2. **Apiserver OIDC was already silently broken.** Inspecting the live
`kube-apiserver` static-pod manifest showed **no `--oidc-*` flags at all** —
the kubeadm v1.34 upgrade had regenerated the manifest and dropped the
flags the `rbac` stack's `null_resource` had injected (its content-hash
trigger never re-fired). So OIDC apiserver auth was off cluster-wide.
3. **Reusing the `kubernetes` app (make it confidential) — rejected.** It would
force distributing the now-confidential client secret to every CLI user via
the **public** k8s-portal `/setup/script` endpoint (a leak), plus
re-onboarding existing CLI users. Too invasive.
**As-built = Option B: structured `AuthenticationConfiguration` on the
apiserver trusting BOTH issuers.** `stacks/rbac/modules/rbac/apiserver-oidc.tf`
now writes `/etc/kubernetes/pki/auth-config.yaml`
(`apiserver.config.k8s.io/v1`) with two `jwt` issuers — `kubernetes`
(audience `kubernetes`, for the kubelogin CLI) and `k8s-dashboard` (audience
`k8s-dashboard`, for oauth2-proxy) — each mapping `username<-email` and
`groups<-groups` with empty prefixes (to match existing RBAC subjects). The
legacy `--oidc-*` flags are replaced by `--authentication-config=`. The remote
script health-gates `/livez` and **auto-rolls-back** the manifest if the
single-master apiserver doesn't recover.
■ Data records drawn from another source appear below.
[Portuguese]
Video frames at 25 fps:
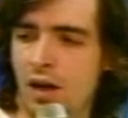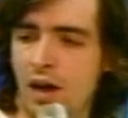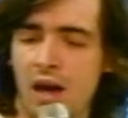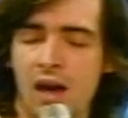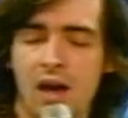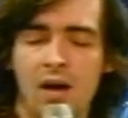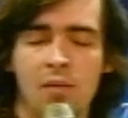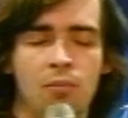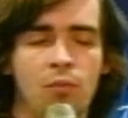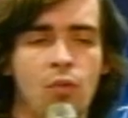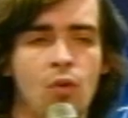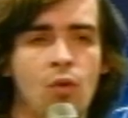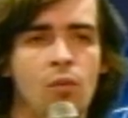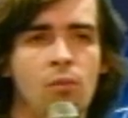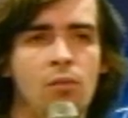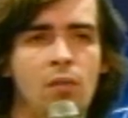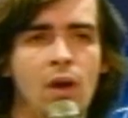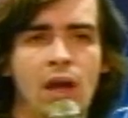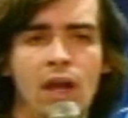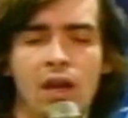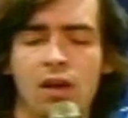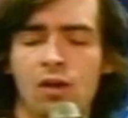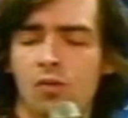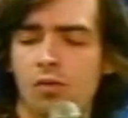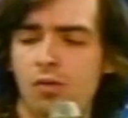é por
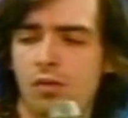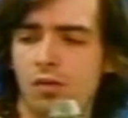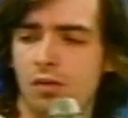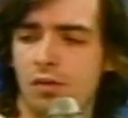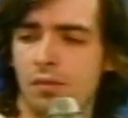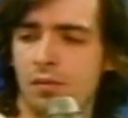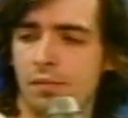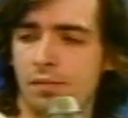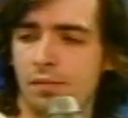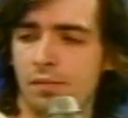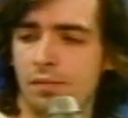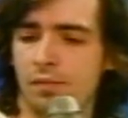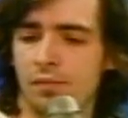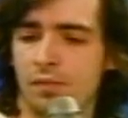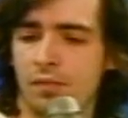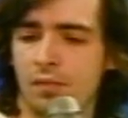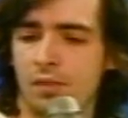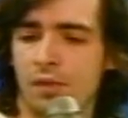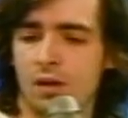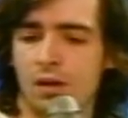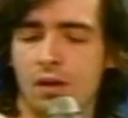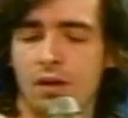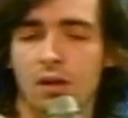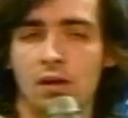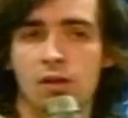meio
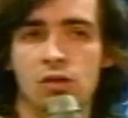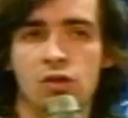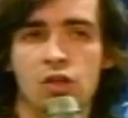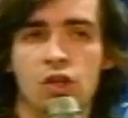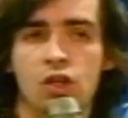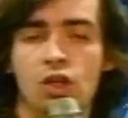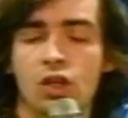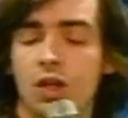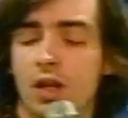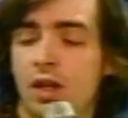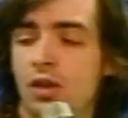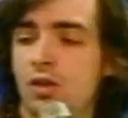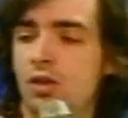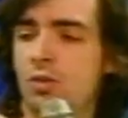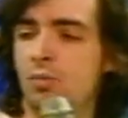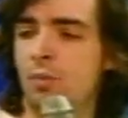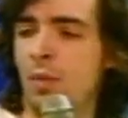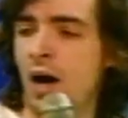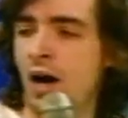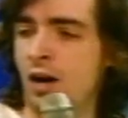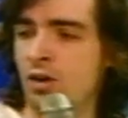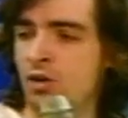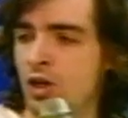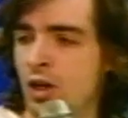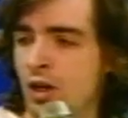de direito de
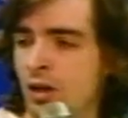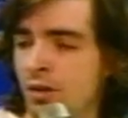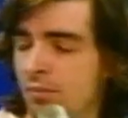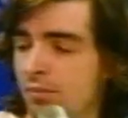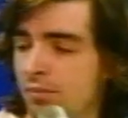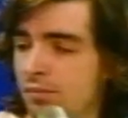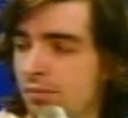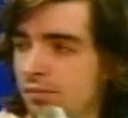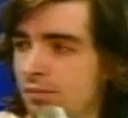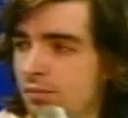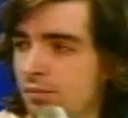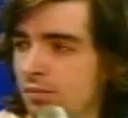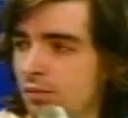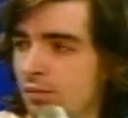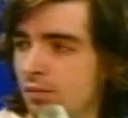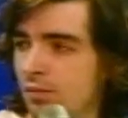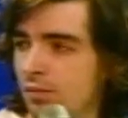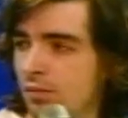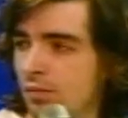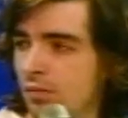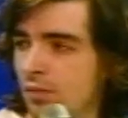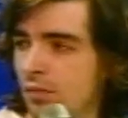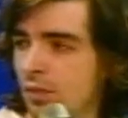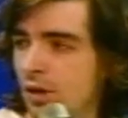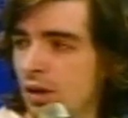imagem.
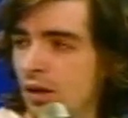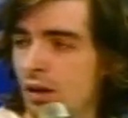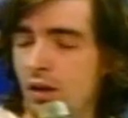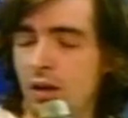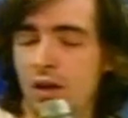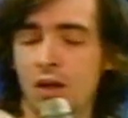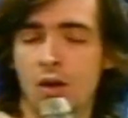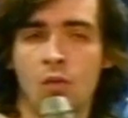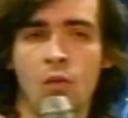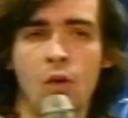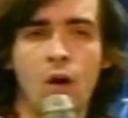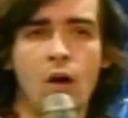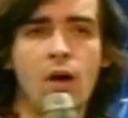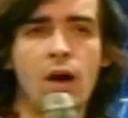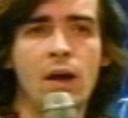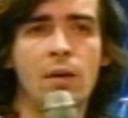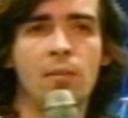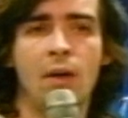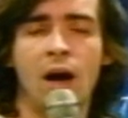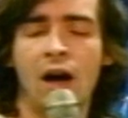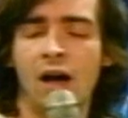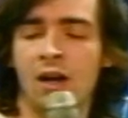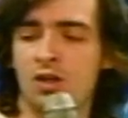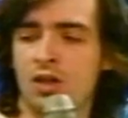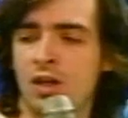Sim. E qual a
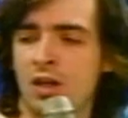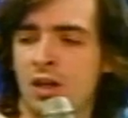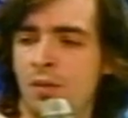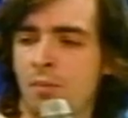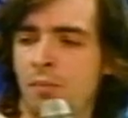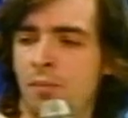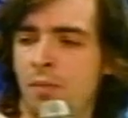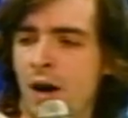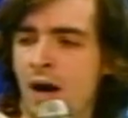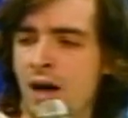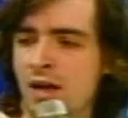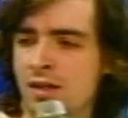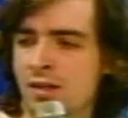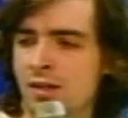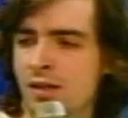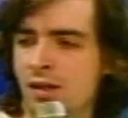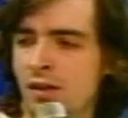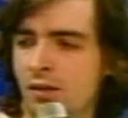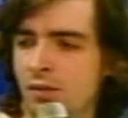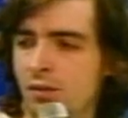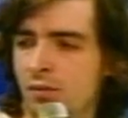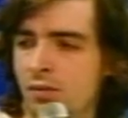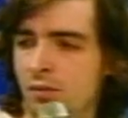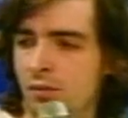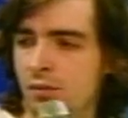imagem que passa?
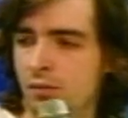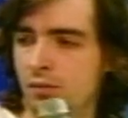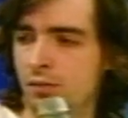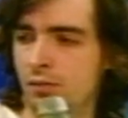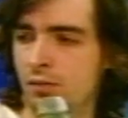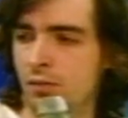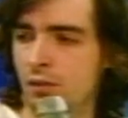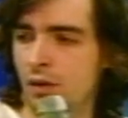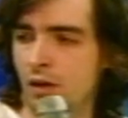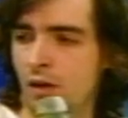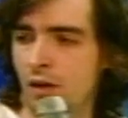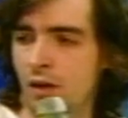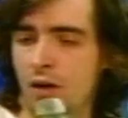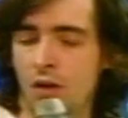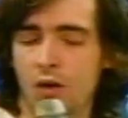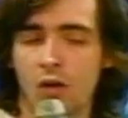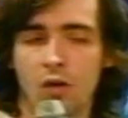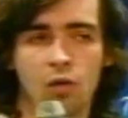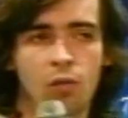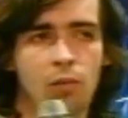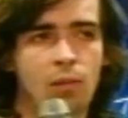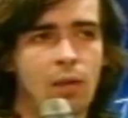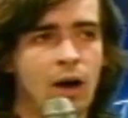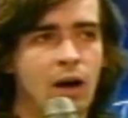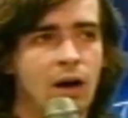
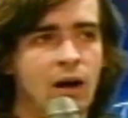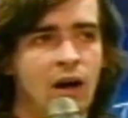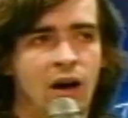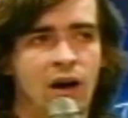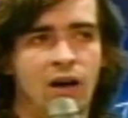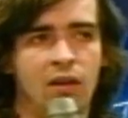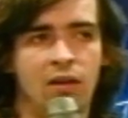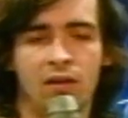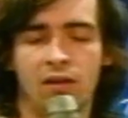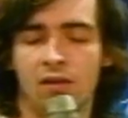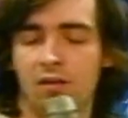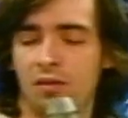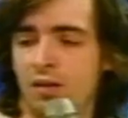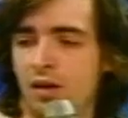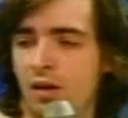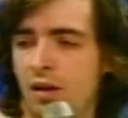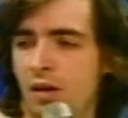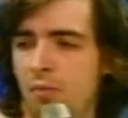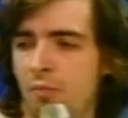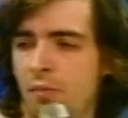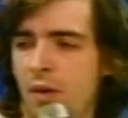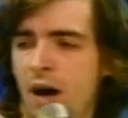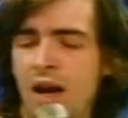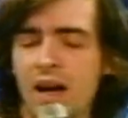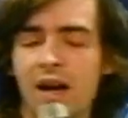Uma
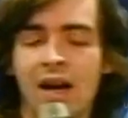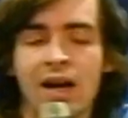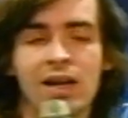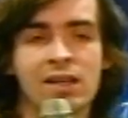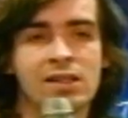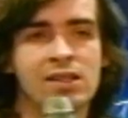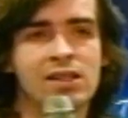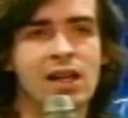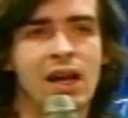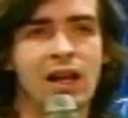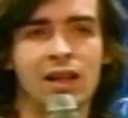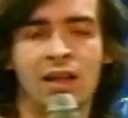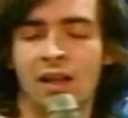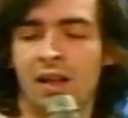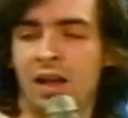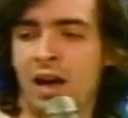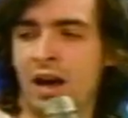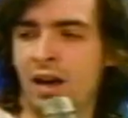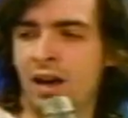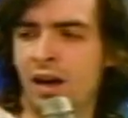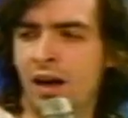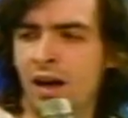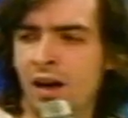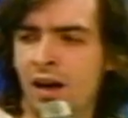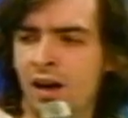palhaçada
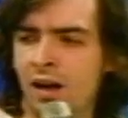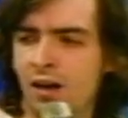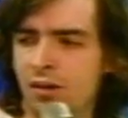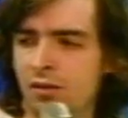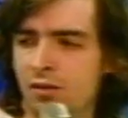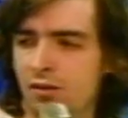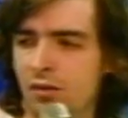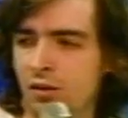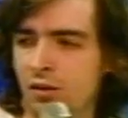daquela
The oauth2-proxy + `k8s-dashboard`
Authentik app from §4 are reused unchanged (the dual-`aud` mapping is now
harmless — issuer2 only requires `k8s-dashboard aud`).
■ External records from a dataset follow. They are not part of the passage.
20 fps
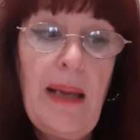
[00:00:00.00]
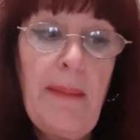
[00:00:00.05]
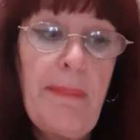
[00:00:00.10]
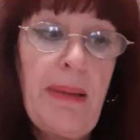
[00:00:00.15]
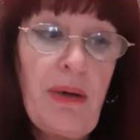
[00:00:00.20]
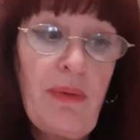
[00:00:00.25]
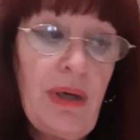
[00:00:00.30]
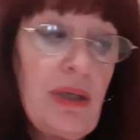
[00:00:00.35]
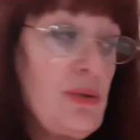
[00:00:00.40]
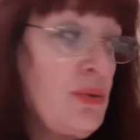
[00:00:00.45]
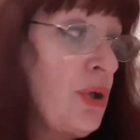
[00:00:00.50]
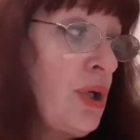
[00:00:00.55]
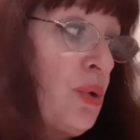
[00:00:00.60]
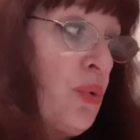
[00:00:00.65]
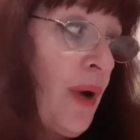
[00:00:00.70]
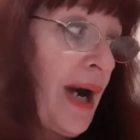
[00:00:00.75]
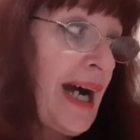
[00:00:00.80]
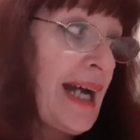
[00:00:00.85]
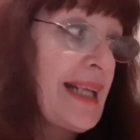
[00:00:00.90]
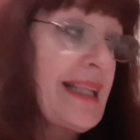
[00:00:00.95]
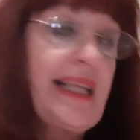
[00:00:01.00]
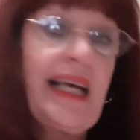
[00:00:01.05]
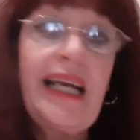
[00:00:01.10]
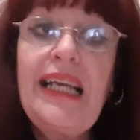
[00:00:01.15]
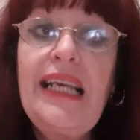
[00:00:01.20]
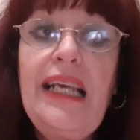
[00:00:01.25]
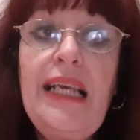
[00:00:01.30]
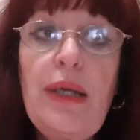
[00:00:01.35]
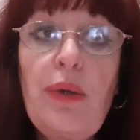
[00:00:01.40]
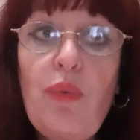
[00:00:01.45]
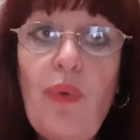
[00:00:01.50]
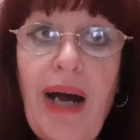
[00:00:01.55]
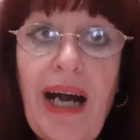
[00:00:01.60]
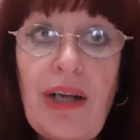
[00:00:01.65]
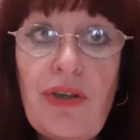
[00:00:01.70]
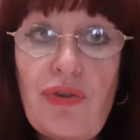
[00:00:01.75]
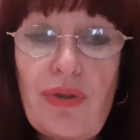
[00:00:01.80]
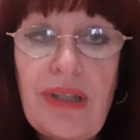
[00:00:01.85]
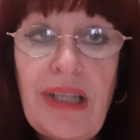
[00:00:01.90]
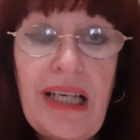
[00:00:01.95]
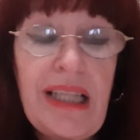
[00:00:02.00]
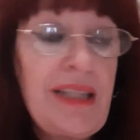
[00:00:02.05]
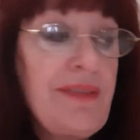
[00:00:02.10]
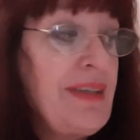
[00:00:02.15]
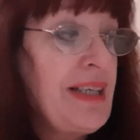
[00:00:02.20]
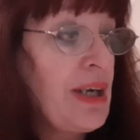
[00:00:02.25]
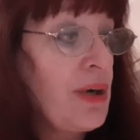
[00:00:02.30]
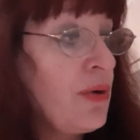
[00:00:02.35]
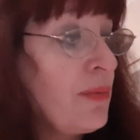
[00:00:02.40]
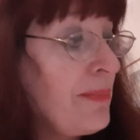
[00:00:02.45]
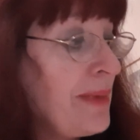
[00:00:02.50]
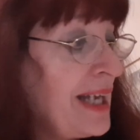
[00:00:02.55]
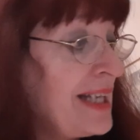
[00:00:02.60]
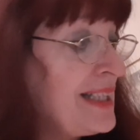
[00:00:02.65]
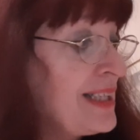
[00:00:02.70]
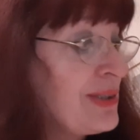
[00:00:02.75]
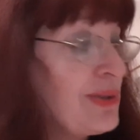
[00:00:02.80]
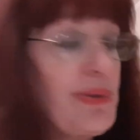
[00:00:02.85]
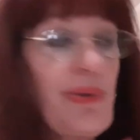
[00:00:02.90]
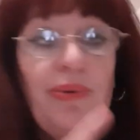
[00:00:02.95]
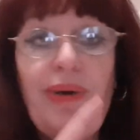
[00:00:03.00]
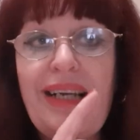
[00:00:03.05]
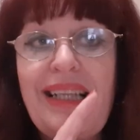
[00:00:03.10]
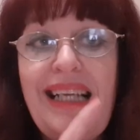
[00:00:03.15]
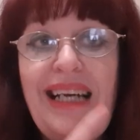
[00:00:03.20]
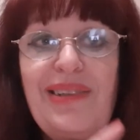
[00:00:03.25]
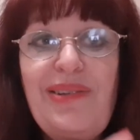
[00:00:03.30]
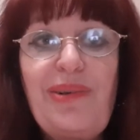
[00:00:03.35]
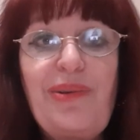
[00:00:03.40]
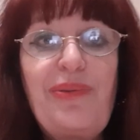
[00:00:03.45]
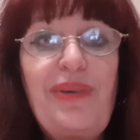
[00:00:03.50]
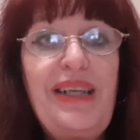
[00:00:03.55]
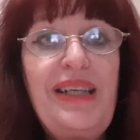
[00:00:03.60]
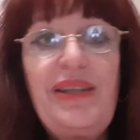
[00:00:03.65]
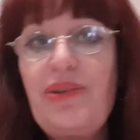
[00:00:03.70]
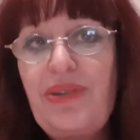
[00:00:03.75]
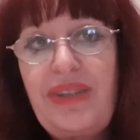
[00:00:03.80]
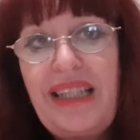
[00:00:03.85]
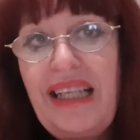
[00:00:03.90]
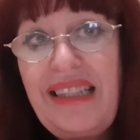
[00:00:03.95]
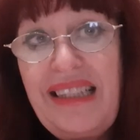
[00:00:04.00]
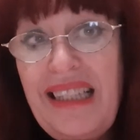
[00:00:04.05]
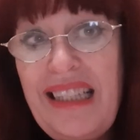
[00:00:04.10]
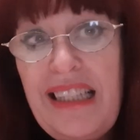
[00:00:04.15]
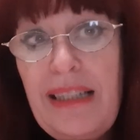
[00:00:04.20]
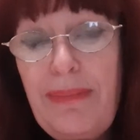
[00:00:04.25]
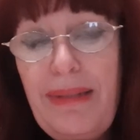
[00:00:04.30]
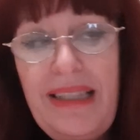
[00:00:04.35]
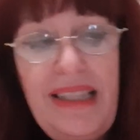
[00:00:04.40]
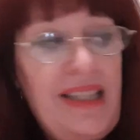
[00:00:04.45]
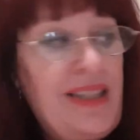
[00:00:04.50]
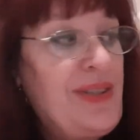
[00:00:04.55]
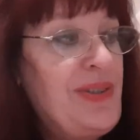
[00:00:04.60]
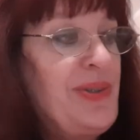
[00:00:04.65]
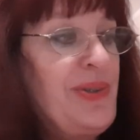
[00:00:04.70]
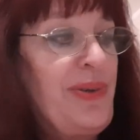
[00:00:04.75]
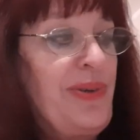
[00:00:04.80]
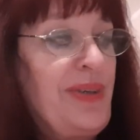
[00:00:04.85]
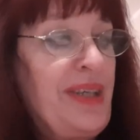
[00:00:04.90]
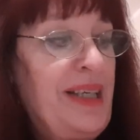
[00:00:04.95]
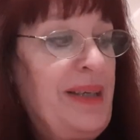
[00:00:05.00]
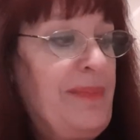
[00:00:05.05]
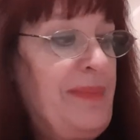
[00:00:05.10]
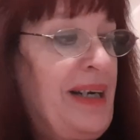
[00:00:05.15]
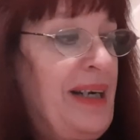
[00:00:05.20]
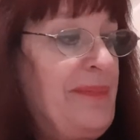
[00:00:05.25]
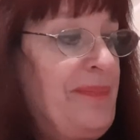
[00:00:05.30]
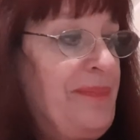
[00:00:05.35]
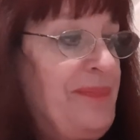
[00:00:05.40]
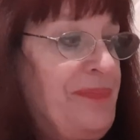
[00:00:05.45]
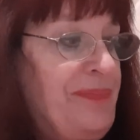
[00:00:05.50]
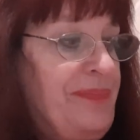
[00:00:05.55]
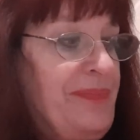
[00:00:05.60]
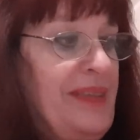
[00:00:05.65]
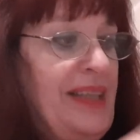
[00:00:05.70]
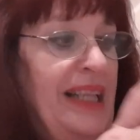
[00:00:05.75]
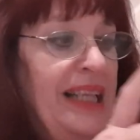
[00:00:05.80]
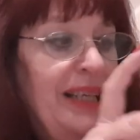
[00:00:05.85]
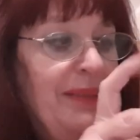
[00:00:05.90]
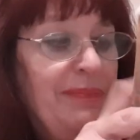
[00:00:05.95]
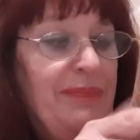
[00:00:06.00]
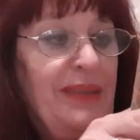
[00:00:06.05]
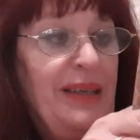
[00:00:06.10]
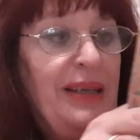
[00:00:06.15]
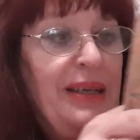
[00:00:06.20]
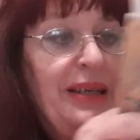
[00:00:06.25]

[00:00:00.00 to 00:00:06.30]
Per quanto riguarda il linguaggio della Divina Commedia, sto guardando qui, io ho tantissime edizioni, ma le,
This keeps the CLI flow 100% untouched (its own `kubernetes` issuer is one of
the two trusted issuers) and restores the apiserver OIDC that the kubeadm
upgrade had broken.
**Known drift (carried forward):** a future `kubeadm upgrade` will again
regenerate the manifest and drop `--authentication-config`. The
content-hash trigger won't auto-detect this. **Operational mitigation:
re-apply the `rbac` stack after every k8s control-plane upgrade** (add to the
upgrade runbook). The `rbac` provisioner needs `TF_VAR_ssh_private_key` (an SSH
key authorized on the master) it is not wired from Vault yet.